Sinn. Unashamedly built for purpose, where function trumps form. The German brand is known for creating over-engineered tool watches that will last the wearer a lifetime, but perhaps not so necessary for everyday life, job depending of course.
While the aviation aesthetic ties are strong and well documented, Sinn has expanded in recent years to entice a broader consumer with options that are more suited to civilian/everyday life. The Sinn104 StSa I W, being a collective hybrid of aviation and diver resulting from this design direction.
The 104 could be considered mostly a modern interpretation of a pilots watch with a sprinkle of diver DNA. The highly polished, stainless steel case and lugs scream dressy attire, yet the angular, sharp lugs give a slightly more aggressive demeanour. Small crown guards are provided to add some protection to the more than adequate signed crown, which at times can dig into the wrist with specific movements if not worn higher on the wrist.

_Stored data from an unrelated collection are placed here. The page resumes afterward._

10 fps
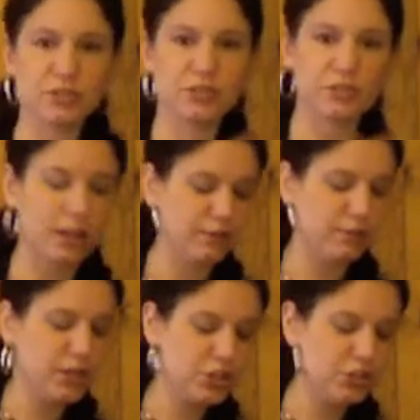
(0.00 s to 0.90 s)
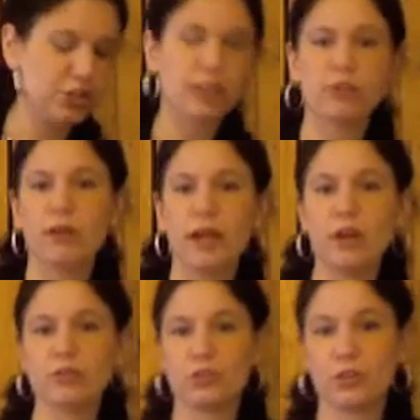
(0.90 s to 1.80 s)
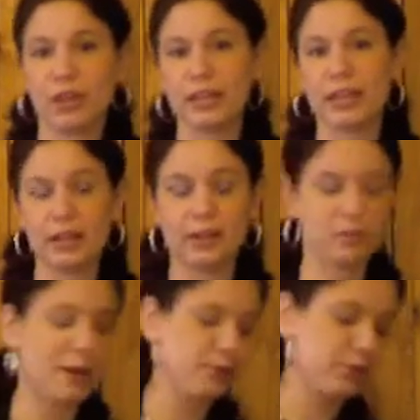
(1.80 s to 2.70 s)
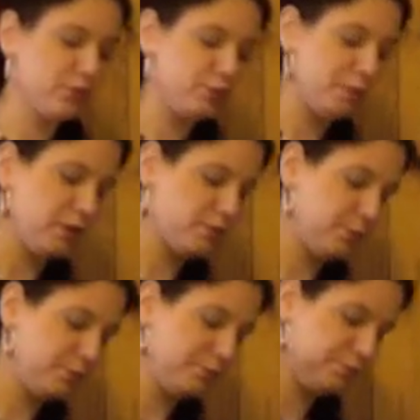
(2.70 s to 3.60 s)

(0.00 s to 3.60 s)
just kind of shake it around so that I can get it as powdered as possible.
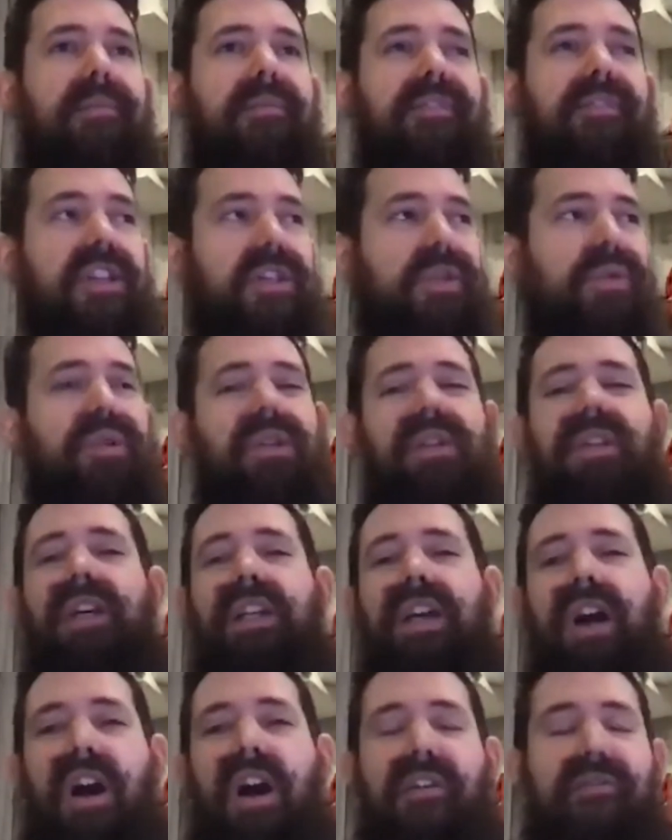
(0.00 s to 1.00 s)
visual
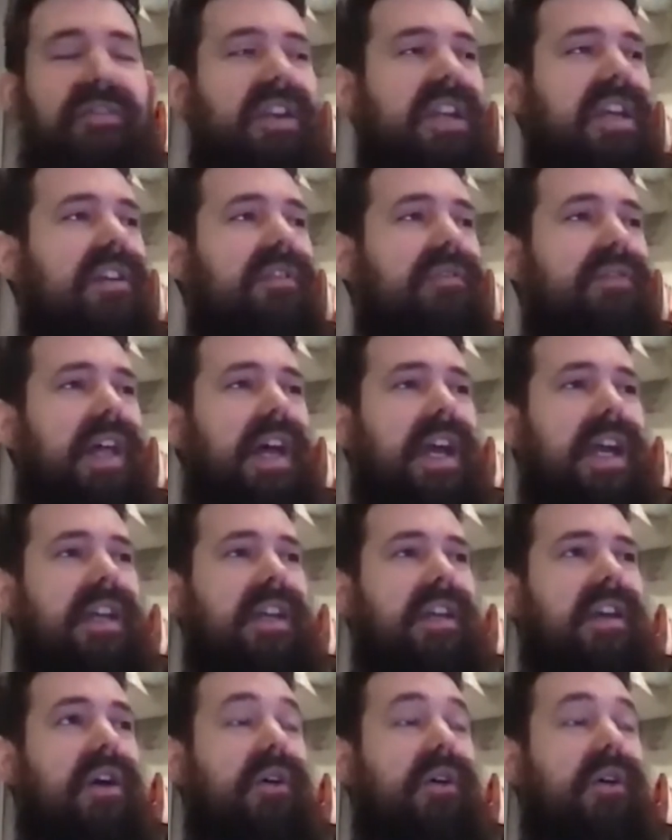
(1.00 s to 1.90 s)
cacophony of like,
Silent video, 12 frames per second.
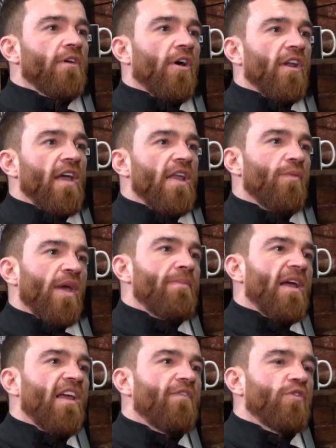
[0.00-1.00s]
You know what I mean? And the way
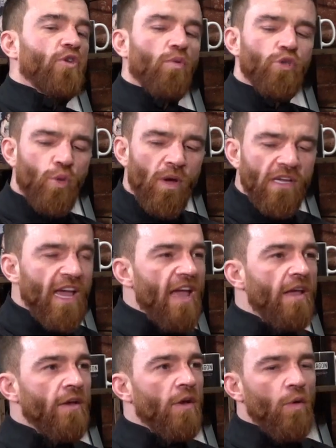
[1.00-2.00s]
my life was going. So I get
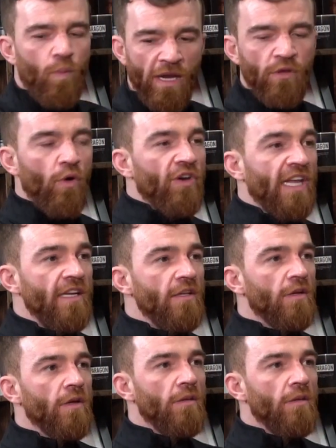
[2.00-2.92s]
why you're hating,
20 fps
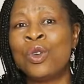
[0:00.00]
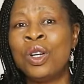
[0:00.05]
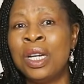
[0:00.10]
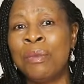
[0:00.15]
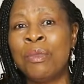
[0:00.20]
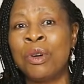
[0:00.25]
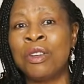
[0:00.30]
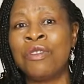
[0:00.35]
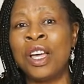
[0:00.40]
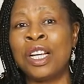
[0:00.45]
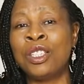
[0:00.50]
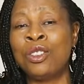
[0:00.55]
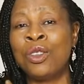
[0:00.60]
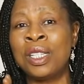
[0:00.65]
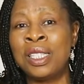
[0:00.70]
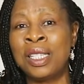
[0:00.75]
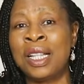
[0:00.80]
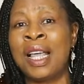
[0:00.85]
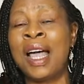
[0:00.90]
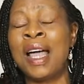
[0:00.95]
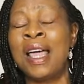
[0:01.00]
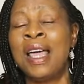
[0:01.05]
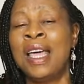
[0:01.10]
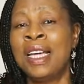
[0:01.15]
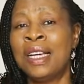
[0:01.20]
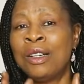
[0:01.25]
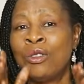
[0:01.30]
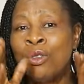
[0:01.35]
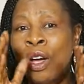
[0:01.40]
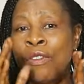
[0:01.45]
no labor, if you are just
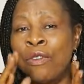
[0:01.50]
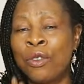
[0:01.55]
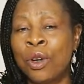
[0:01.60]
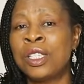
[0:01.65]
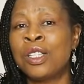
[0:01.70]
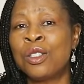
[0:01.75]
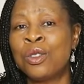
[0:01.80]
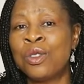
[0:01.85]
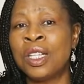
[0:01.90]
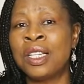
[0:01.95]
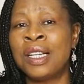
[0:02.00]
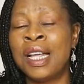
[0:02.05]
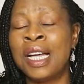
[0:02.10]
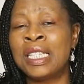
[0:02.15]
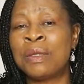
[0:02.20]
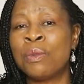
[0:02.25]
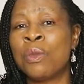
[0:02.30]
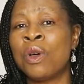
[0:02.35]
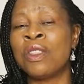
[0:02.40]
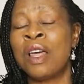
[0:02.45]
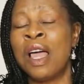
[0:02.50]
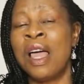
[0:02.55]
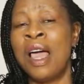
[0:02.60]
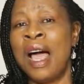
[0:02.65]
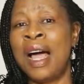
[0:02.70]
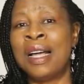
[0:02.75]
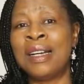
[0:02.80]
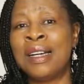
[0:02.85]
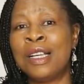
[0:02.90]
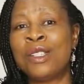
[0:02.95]
there, you have gotten to the ninth month
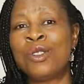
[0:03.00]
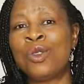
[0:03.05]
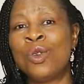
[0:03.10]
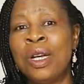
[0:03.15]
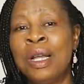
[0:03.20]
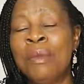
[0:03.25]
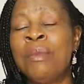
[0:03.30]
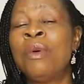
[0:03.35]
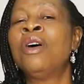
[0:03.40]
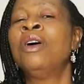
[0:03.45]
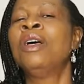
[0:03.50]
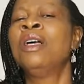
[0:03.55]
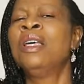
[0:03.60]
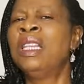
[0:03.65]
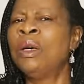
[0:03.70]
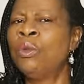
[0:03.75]
and there's no labor,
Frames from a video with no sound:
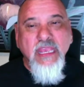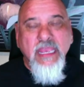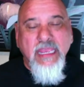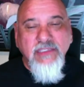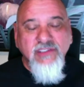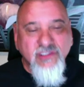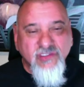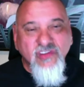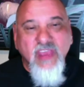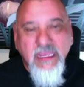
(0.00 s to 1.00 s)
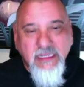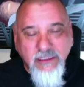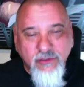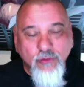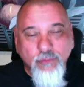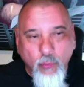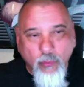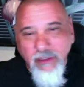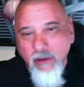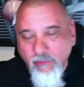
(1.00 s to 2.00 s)
It's Society
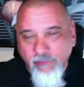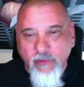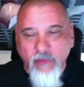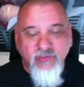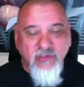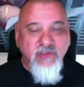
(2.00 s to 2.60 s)
2.0, folks. It's a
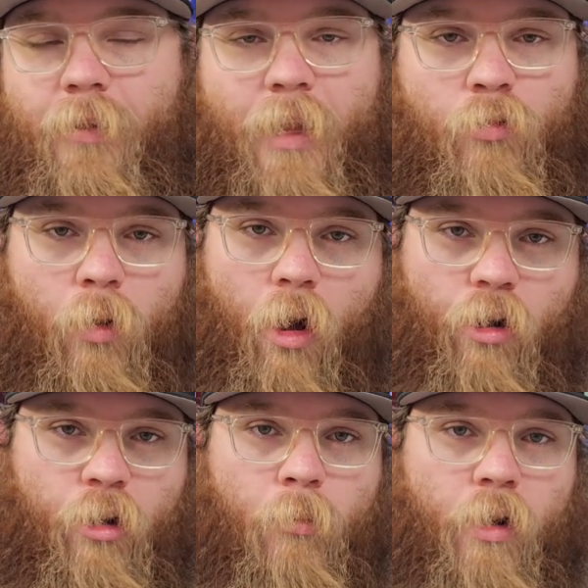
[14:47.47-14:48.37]
That's where
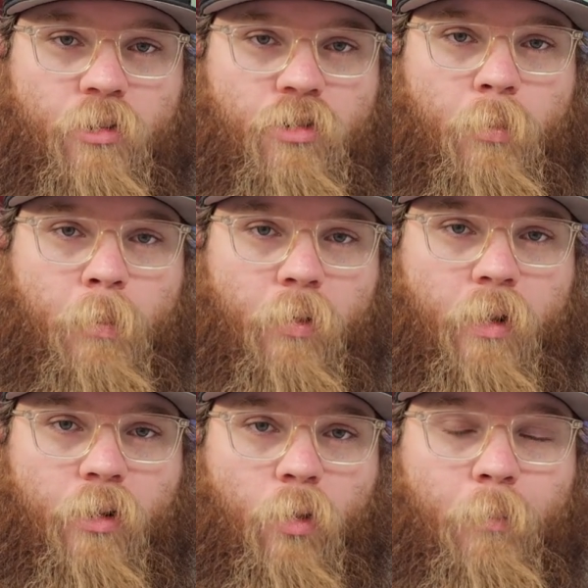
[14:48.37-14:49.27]
all your money should be put
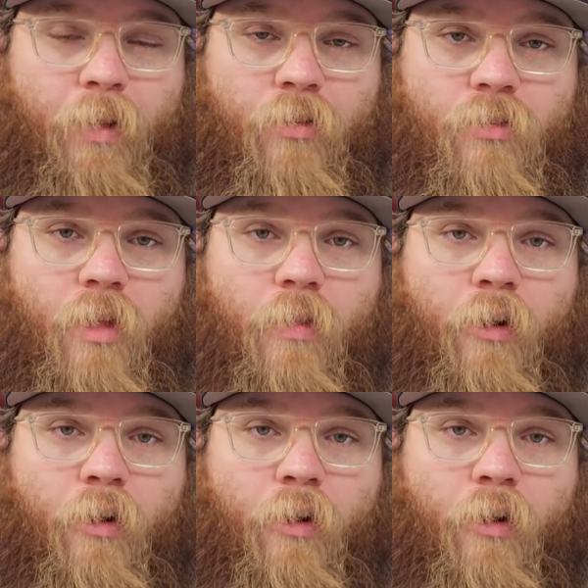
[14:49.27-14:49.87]
into because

On the reverse, a sapphire display case back reveals the SW220-1 movement along with some minor decorations such as gold rotor and blued screws. The drawback here being the 38hr power reserve which at times can be a reach and winding of the movement is…not the smoothest. The tech inside includes; anti-shock, anti-magnetism and a hefty 200mWR which puts other “sports watch” to shame.
There is no doubt the 104 is built for one purpose…legibility. The beautiful white glossy dial tucked away behind a sapphire crystal that boasts AR on both sides, can only truly be appreciated in person. Matched with contrasting black baton minute indices and those gorgeous syringe style hands are the epitome of simple, readable dials.
Simple italicised logo font (a nod to aviation styling) and a German/English coloured matched day/date wheel finish off the nicely balanced dial.
The coin-edged, bi-directional captive bezel is a slightly more unusual affair using a minutes countdown layout, which, turns out to be very useful in everyday use. Small adjusting screws allow the user to adjust the tension to get the preferred “click” that is desired. It’s not the best rotating bezel I’ve used, but it does the job well with little play.
Lume is nicely applied to all indices, and the lumed triangle on the bezel is a nice touch. Attention to detail that is expected from a German company.
Sinn offers multiple options for the 104, and it initially arrived on a chocolate brown, aviation-inspired leather with white stitching. While contrasting nicely with the dial and being relatively soft, the lack of taper, thickness and lack of enough holes meant it didn’t initially fit as hoped.
After a quick strap change, it was a completely different equation, with the perfectly proportioned 41mm case and those angular lugs sitting snuggly on my 6.5″ wrist. At only 75g and 12mm thick, the Sinn104 really is a great all-rounder for everyday use. After a few months, an H-Link bracelet was purchased (something that should’ve been done initially – lesson learnt). While nicely executed, more micro-adjustments would be preferred over a diver extension or at least an option for half links available. Sizing the bracelet was reasonably easy with the use of dual-sided hexagon screws, however, don’t loose the provided tool; otherwise, you will be stuck.
The Sinn104 may not be a “perfect watch”, but it comes pretty darn close. Having owned this particular piece for over a year now, it has quickly become my go to everyday piece. One can not argue the attractiveness of that white dial (other options include black, blue, and a stunning green if white is not your flavour) and fantastic legibility. It looks incredible with any strap combination and works for almost every occasion.
More importantly, wearability is just perfect. So good that when you look down, it’s a pleasant feast for the eyes every-time. On the second-hand market, you’d be pushed to find a better-valued piece with German engineering to back it up.